SHS Recognizes Need for Academic Hall of Fame


Lydia Jacoby, Journalist

Walking through Seward High School, the plaques and trophies lining the walls are evident to all who enter. Looking closer, one will realize that every award represents athletic achievement. Of course, athletes deserve recognition, but so do the school’s intellectual proteges. 

“Life isn’t all about sports… I think, especially in high school, they are given way too much priority,” says senior, Madilyn Moore. Junior, Tegan Retzer seconded Moore’s statement, adding insight into the lack of academic recognition in the school. 

“It often feels like students aren’t recognized for their academic achievements at the same level as athletics.

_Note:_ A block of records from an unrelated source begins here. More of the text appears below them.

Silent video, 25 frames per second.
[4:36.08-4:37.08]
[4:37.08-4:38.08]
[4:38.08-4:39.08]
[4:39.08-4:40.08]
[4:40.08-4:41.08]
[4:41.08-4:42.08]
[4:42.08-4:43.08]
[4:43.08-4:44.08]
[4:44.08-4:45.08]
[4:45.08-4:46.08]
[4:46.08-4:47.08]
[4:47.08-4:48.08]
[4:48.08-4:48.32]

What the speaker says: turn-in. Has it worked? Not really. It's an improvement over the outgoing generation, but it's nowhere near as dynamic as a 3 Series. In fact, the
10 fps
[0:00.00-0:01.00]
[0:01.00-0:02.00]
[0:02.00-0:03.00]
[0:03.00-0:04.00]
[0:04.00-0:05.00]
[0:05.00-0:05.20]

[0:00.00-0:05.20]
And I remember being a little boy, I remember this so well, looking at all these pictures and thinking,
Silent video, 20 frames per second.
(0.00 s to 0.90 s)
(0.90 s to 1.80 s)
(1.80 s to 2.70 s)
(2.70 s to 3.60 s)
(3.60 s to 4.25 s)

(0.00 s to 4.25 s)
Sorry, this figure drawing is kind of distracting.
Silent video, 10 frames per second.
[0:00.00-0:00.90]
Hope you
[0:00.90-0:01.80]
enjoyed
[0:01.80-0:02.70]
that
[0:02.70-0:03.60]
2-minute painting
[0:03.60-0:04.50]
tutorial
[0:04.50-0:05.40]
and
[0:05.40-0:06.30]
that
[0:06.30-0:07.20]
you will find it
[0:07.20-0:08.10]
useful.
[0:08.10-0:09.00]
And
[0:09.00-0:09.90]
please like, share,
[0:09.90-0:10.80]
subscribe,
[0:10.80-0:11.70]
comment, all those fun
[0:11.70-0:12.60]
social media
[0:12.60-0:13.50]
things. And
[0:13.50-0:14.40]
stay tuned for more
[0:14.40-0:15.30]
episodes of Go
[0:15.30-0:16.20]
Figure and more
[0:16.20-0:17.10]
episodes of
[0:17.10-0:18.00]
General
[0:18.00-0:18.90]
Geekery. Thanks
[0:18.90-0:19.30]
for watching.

I know several students who have won huge awards or done special projects that I would have never known about if it hadn’t been for us being friends,” Retzer claims.

Sophomore, Grant Hinders adds that he believes an academic hall of fame “would make the school more inclusive.” He furthered the discussion by adding that awards should only be given to “students whose achievements have surpassed the school’s expectations.”

Junior, Max Pfieffenberger contradicts his schoolmates statements, saying that the “valedictorian and salutatorian get recognized at graduation, and [he] [thinks] that’s enough.”  

“I think academic achievements are recognized,” maintains Pfieffenberger. “I don’t think there should be a hall of fame for academics.”

Contrary to his assertions, however, teachers and coaches commend the idea of further academic recognition for their students. 

Athletic director, gym teacher, and boys basketball varsity coach Al Plan puts an emphasis on the need for academic awards, stating, “academics should totally be recognized!”

Dan Marshall–English teacher of twenty-eight years–expands on proposed criteria for hall of fame nominees. “It is generally accepted that those awards would display a life commitment to excellence in work, their study, their personal lives, and their relationships,” he says. “Nominees must have proven themselves worthy, years beyond high school.”

Interviews came to a halt with Madilyn Moore’s wise line, “You can only play a sport for so long. Eventually you’ll get old and physically unable, but the knowledge in your brain can last pretty much forever.” Academic achievement has infinite value, and it is time that Seward High School recognizes the most accomplished of its many successful alumni.